- TO DO
Because the lines must stay identical, write out the data without changing anything.

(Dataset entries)

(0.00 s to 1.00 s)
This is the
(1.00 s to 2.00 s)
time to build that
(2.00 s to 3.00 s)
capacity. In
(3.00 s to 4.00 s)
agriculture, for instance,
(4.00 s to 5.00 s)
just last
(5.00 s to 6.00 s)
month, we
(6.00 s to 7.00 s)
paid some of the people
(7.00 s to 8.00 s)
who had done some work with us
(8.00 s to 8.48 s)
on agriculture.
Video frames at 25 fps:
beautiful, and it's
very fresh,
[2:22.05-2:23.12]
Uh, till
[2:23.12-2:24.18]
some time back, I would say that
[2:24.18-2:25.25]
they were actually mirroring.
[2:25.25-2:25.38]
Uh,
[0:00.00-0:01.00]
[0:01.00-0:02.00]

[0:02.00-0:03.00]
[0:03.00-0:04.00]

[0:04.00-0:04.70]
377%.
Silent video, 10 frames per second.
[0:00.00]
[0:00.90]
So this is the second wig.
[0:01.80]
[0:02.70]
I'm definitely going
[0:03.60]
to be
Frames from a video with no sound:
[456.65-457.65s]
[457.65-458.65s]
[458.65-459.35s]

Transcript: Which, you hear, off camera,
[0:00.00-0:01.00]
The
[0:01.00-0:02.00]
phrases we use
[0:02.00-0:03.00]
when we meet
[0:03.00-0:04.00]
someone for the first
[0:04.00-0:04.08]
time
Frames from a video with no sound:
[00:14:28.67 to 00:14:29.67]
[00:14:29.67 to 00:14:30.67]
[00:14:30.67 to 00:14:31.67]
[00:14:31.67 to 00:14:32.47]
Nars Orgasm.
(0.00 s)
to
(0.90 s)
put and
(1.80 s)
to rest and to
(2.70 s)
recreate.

- RESPONSE FOR THIS EXERCISE
(0.00 s to 1.00 s)
This is the
(1.00 s to 2.00 s)
time to build that
(2.00 s to 3.00 s)
capacity. In
(3.00 s to 4.00 s)
agriculture, for instance,
(4.00 s to 5.00 s)
just last
(5.00 s to 6.00 s)
month, we
(6.00 s to 7.00 s)
paid some of the people
(7.00 s to 8.00 s)
who had done some work with us
(8.00 s to 8.48 s)
on agriculture.
Video frames at 25 fps:
beautiful, and it's
very fresh,
[2:22.05-2:23.12]
Uh, till
[2:23.12-2:24.18]
some time back, I would say that
[2:24.18-2:25.25]
they were actually mirroring.
[2:25.25-2:25.38]
Uh,
[0:00.00-0:01.00]
[0:01.00-0:02.00]

[0:02.00-0:03.00]
[0:03.00-0:04.00]

[0:04.00-0:04.70]
377%.
Silent video, 10 frames per second.
[0:00.00]
[0:00.90]
So this is the second wig.
[0:01.80]
[0:02.70]
I'm definitely going
[0:03.60]
to be
Frames from a video with no sound:
[456.65-457.65s]
[457.65-458.65s]
[458.65-459.35s]

Transcript: Which, you hear, off camera,
[0:00.00-0:01.00]
The
[0:01.00-0:02.00]
phrases we use
[0:02.00-0:03.00]
when we meet
[0:03.00-0:04.00]
someone for the first
[0:04.00-0:04.08]
time
Frames from a video with no sound:
[00:14:28.67 to 00:14:29.67]
[00:14:29.67 to 00:14:30.67]
[00:14:30.67 to 00:14:31.67]
[00:14:31.67 to 00:14:32.47]
Nars Orgasm.
(0.00 s)
to
(0.90 s)
put and
(1.80 s)
to rest and to
(2.70 s)
recreate.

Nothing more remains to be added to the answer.